The pared-down visuals – pixelly enough to be called ‘retro’ – subtract nothing. It’s simple and clear, there’s no confusion as to what’s what, other than the confusion of what the hell you’ve got to do to win. It’s an old cliché to compare games to Dark Souls, but this is one of the rare occasions when it’s a valid reference to make, not because you’ll find yourself dying left and right but because when you finally succeed – and a couple levels in it will be a case of ‘finally’, after many increasingly wild attempts – you feel like a king.
But contra Dark Souls, racking up the attempts doesn’t become anywhere near so blood-pumpingly frustrating. There is no ‘how’d they hit me there, this is bullshit’ – in such a rigidly logic-driven game, it is immediately clear how you’ve gone wrong and why. And mercifully, you can step back in time at any moment, a vital feature given that otherwise it would be incredibly easy to find yourself marooned in unwinnable situations.
(Oops! I’ve filled the screen with copies of myself! – Oops! I’ve turned the floor into lava! – Oops! The skulls I’m having march back and forth have melted the phrase ‘Baba is you’ and now I can’t control anything!)
As the levels wear on, the inherent freedom of the whole concept gets hemmed in a bit as the levels place you in tighter quarters, with a greater range of other words and objects all around, but there’s still plenty of room to play about with it. Knocking ‘Baba’ out of ‘Baba is you’ and replacing it with ‘wall’ may not beat the level, but it can still raise a smile to see the walls spring to life and start hopping around to your commands.
Baba Is You couldn’t really be said to have a narrative (at least, not beyond Baba being you) like your AAA titles, where gravelly-voiced men save America by shooting everyone else. But really, it doesn’t need one. Like with its graphics, it harks back to an earlier era of gaming, beyond even an early Mario Bros. player thinking ‘ooh, a walking mushroom, I’d better jump on it’ and landing in the same kind of headspace as a Tetris player, not even having to consciously think ‘ooh, I’d better complete the row’ because it’s obviously the thing to do.
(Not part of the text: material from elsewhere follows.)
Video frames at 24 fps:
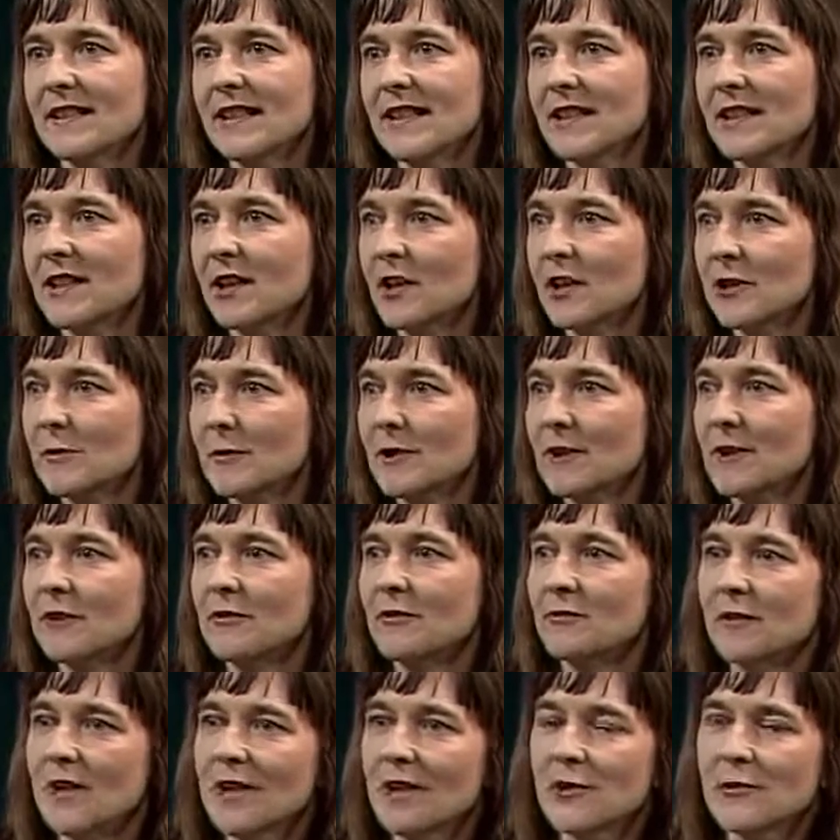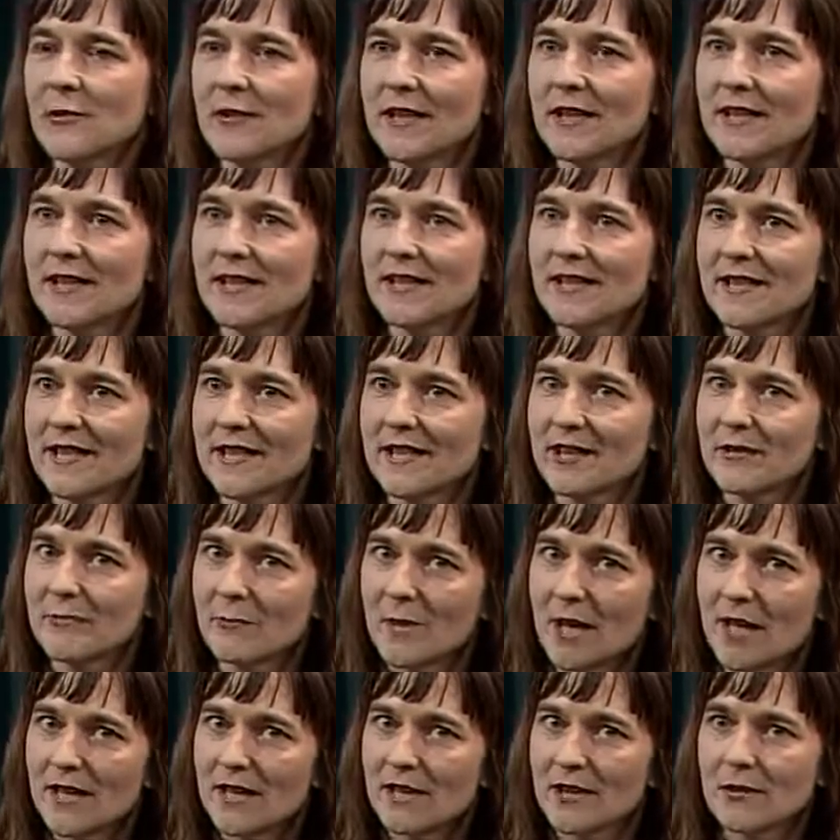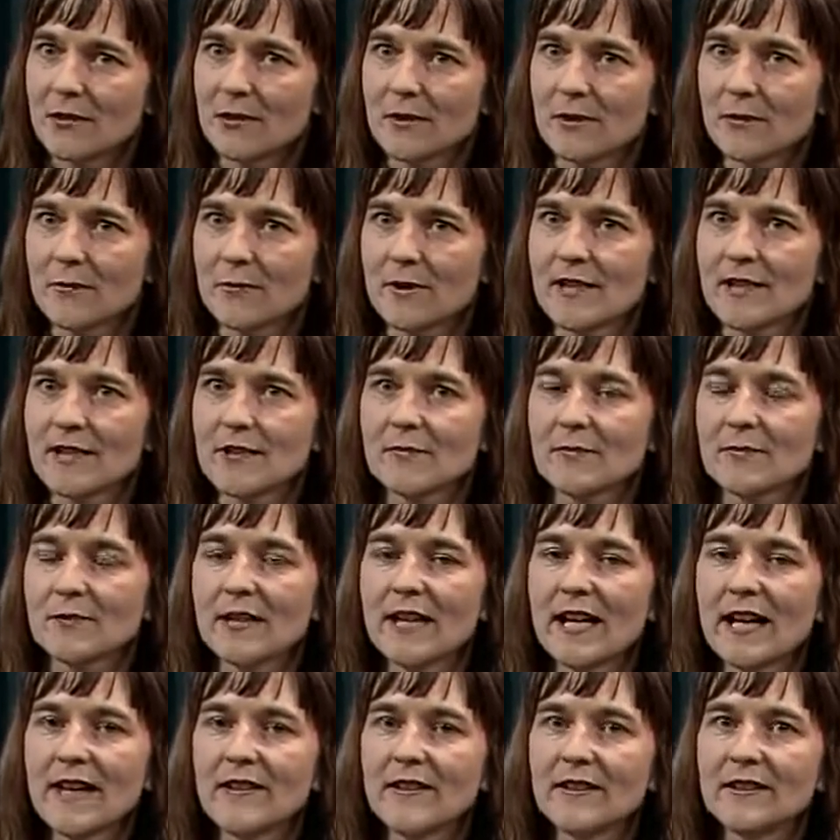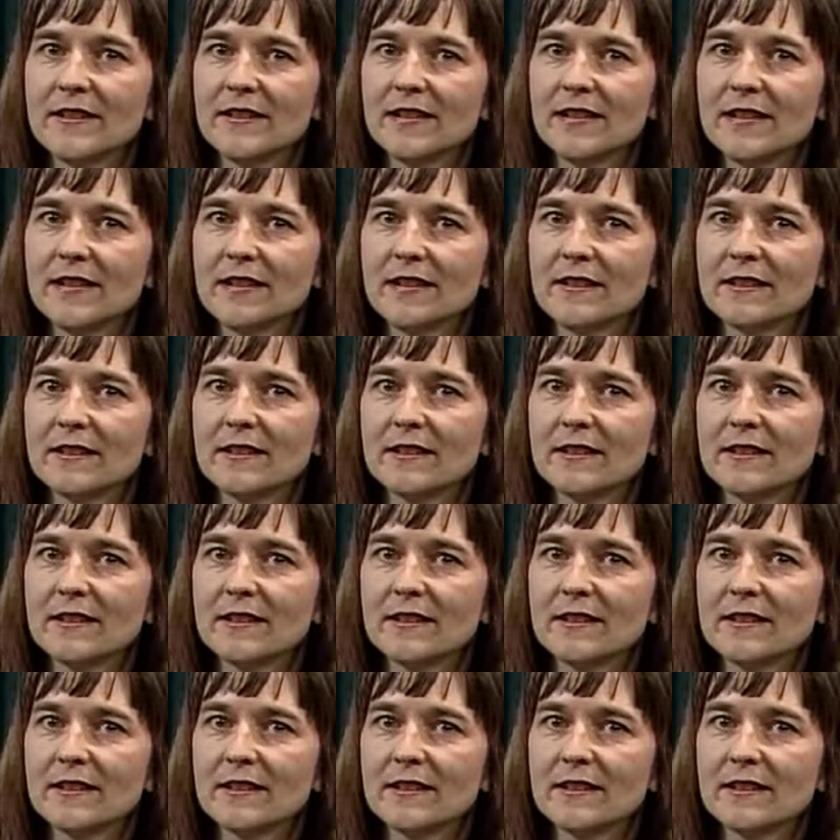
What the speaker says: and ultimately frustrated state of mind toward the rest of reality.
It’s been said before that ‘video games’ is an increasingly wide and unwieldy big-tent category, covering everything from ultra-simplistic mobile games to the latest over-polished Call of Honor: Medal of Guns shoot-’em-up. One end of this that’s clearly sticking its toes out of the tent is your story-driven game, many of which are edging closer to being interactive films. Baba Is You, however, is clearly the opposite – and if I had to apply a single word to it, it would be ‘toy’. Again, there’s the childish connotations, but there’s really no better word for it. It’s something to be played with, it’s something a great many people will enjoy playing with, and as gaming goes that’s high praise indeed.